**Instructions to follow:**
Transcribe the listing below verbatim, omitting pictures.

**Available data:**
====================

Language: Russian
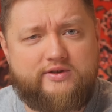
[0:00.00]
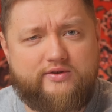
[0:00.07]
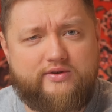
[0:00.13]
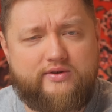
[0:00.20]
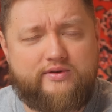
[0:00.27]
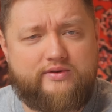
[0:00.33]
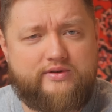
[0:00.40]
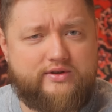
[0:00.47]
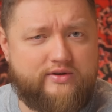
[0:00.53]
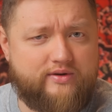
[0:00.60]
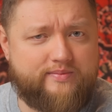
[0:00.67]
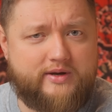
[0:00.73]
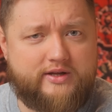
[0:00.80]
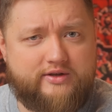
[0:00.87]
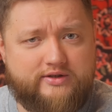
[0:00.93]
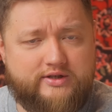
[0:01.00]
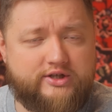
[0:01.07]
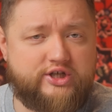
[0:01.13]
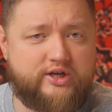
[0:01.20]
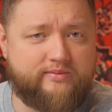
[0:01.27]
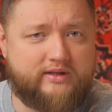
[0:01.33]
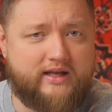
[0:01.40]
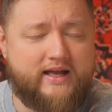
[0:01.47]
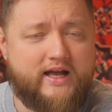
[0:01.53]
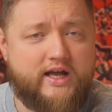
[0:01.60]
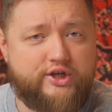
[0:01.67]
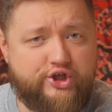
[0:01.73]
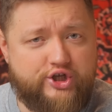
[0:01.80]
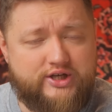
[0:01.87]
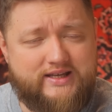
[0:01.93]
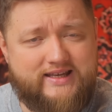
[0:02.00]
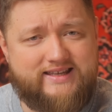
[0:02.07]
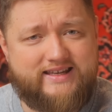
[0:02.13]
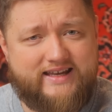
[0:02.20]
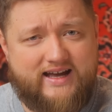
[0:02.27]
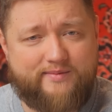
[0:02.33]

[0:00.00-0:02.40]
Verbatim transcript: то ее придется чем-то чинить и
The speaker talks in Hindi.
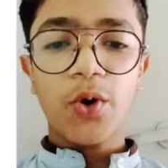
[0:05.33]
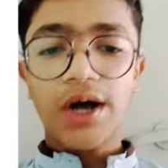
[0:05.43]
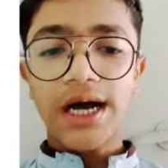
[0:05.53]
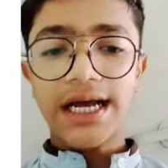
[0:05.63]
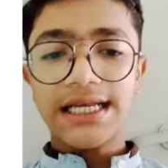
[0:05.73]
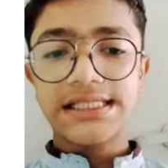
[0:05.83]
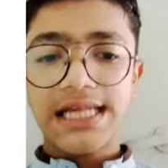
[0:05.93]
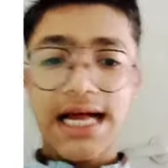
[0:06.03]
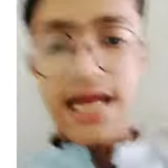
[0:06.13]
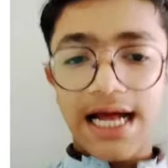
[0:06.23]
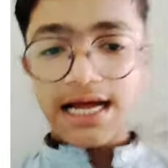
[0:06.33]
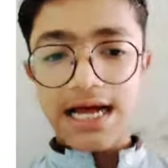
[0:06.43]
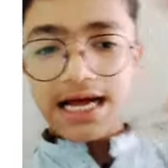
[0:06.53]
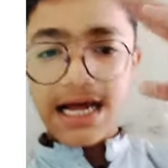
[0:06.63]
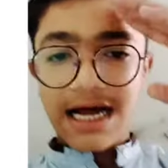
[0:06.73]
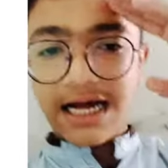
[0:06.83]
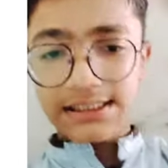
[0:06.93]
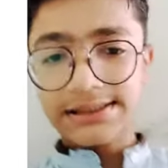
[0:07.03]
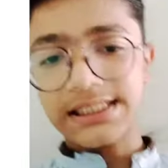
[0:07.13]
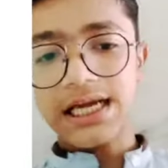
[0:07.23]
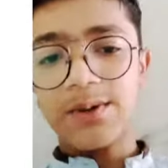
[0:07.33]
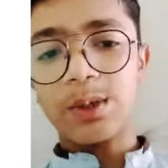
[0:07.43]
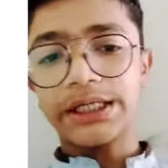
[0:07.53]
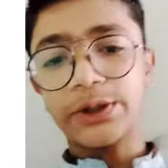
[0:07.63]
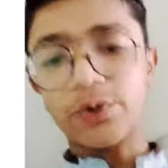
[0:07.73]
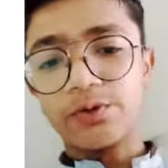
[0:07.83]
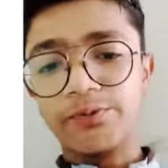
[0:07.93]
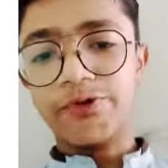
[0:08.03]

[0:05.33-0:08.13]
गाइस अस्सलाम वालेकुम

====================

**Output of the task:**
Language: Russian
[0:00.00]
[0:00.07]
[0:00.13]
[0:00.20]
[0:00.27]
[0:00.33]
[0:00.40]
[0:00.47]
[0:00.53]
[0:00.60]
[0:00.67]
[0:00.73]
[0:00.80]
[0:00.87]
[0:00.93]
[0:01.00]
[0:01.07]
[0:01.13]
[0:01.20]
[0:01.27]
[0:01.33]
[0:01.40]
[0:01.47]
[0:01.53]
[0:01.60]
[0:01.67]
[0:01.73]
[0:01.80]
[0:01.87]
[0:01.93]
[0:02.00]
[0:02.07]
[0:02.13]
[0:02.20]
[0:02.27]
[0:02.33]

[0:00.00-0:02.40]
Verbatim transcript: то ее придется чем-то чинить и
The speaker talks in Hindi.
[0:05.33]
[0:05.43]
[0:05.53]
[0:05.63]
[0:05.73]
[0:05.83]
[0:05.93]
[0:06.03]
[0:06.13]
[0:06.23]
[0:06.33]
[0:06.43]
[0:06.53]
[0:06.63]
[0:06.73]
[0:06.83]
[0:06.93]
[0:07.03]
[0:07.13]
[0:07.23]
[0:07.33]
[0:07.43]
[0:07.53]
[0:07.63]
[0:07.73]
[0:07.83]
[0:07.93]
[0:08.03]

[0:05.33-0:08.13]
गाइस अस्सलाम वालेकुम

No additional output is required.